If i am hosting a WCF service so that someone(i.e someone whom i know) can consume my service, but what if someone else(i.e someone whom i don't know) consumes it then would do i? How do i prevent that?How can this be achieved?
Can it be done through service throttling or what are the other ways of achieving this?
If you want some some clients to be able to use (or view) your service and some clients to not be allowed to use (or view) your service then you need to setup authentication on your service so that only clients that you allow can access (or view) your service.
I don't know your entire scenario, but transport security with Basic authentication would probably be enough. To enable that you would disable Anonymous access in IIS, configure IIS to use Basic Auth and then in the binding configuration set:
<security mode="Transport">
<transport clientCredentialType="Basic" />
</security>
Set your mex binding to use the secure binding instead of the default mexHttpBinding.
You would also need an SSL certificate for your site (if using WSHttpBinding).
UPDATE: Here's a sample, Custom Secure Metadata Endpoint that demonstrates how to implement a service with a secure metadata endpoint.
No, there's no mechanism in WCF to allow certain clients from using your service while prohibiting others. You'll need to approach this from a different angle.
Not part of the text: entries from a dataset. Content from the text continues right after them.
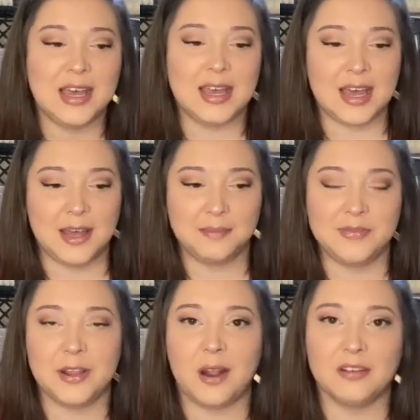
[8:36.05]

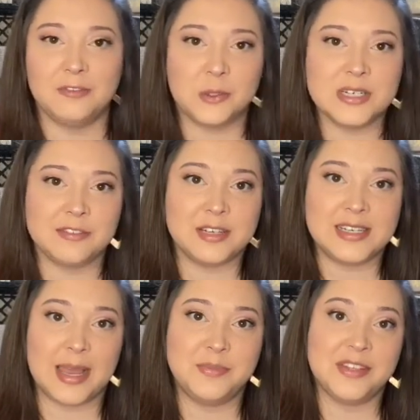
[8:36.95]
There are 4 different
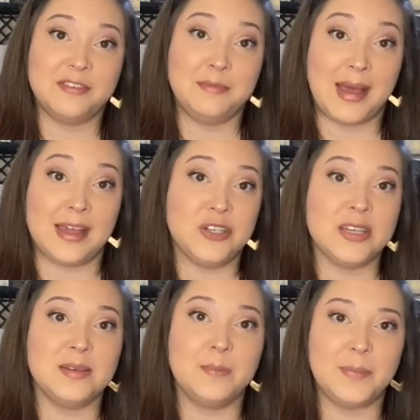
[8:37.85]
types of magic,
One way is to not automatically publish your metadata from your service - e.g. make it almost "invisible" - and then distribute the necessary metadata information in the form of one or several WSDL and one or several XSD files to those clients you want to connect to your service. If your metadata is not available, someone just browsing to your service address will not get any information about what to call.
The metadata exchange is controlled by the <serviceMetadata> behavior, and by having a "mex" endpoint on your service. Remove both and your service is invisible.
The other way would be to prohibit any external users to access your WCF server based on firewalls and network rules. This cannot be done by WCF, but your network administrator could limit which IP's have physical access to the machine where your WCF service runs.
Marc
UPDATE:
In order to ship metadata to those users who should be able to call your service, you can do one of two things:
1) Using svcutil.exe /t:metadata (path+name of your service assembly), you can extract the metadata from your service assembly (e.g. MyServiceLibrary.dll). This will give you one or several WSDL and one or several XSD files, which you need to ship to your intended users. They can put these files somewhere on their harddisk and then in the "Add Service Reference", instead of entering the URL to discover the service, they can type in the name of the main WSDL (which imports all other files) and they'll get their client proxy.
Or:
2) With the service up and running, you could "Add New Project" to your solution, choose a Class Library (MyService.Client), then do a "Add Service Reference" and enter your service URL. This will create all the necessary files and everything in your new class library. Compile this class library and ship that assembly MyService.Client.dll to the users you want to allow access to your service.
With both solutions, you don't need to have metadata exchange enabled, and someone else cannot just walk up to your service and get all the information needed in order to call it.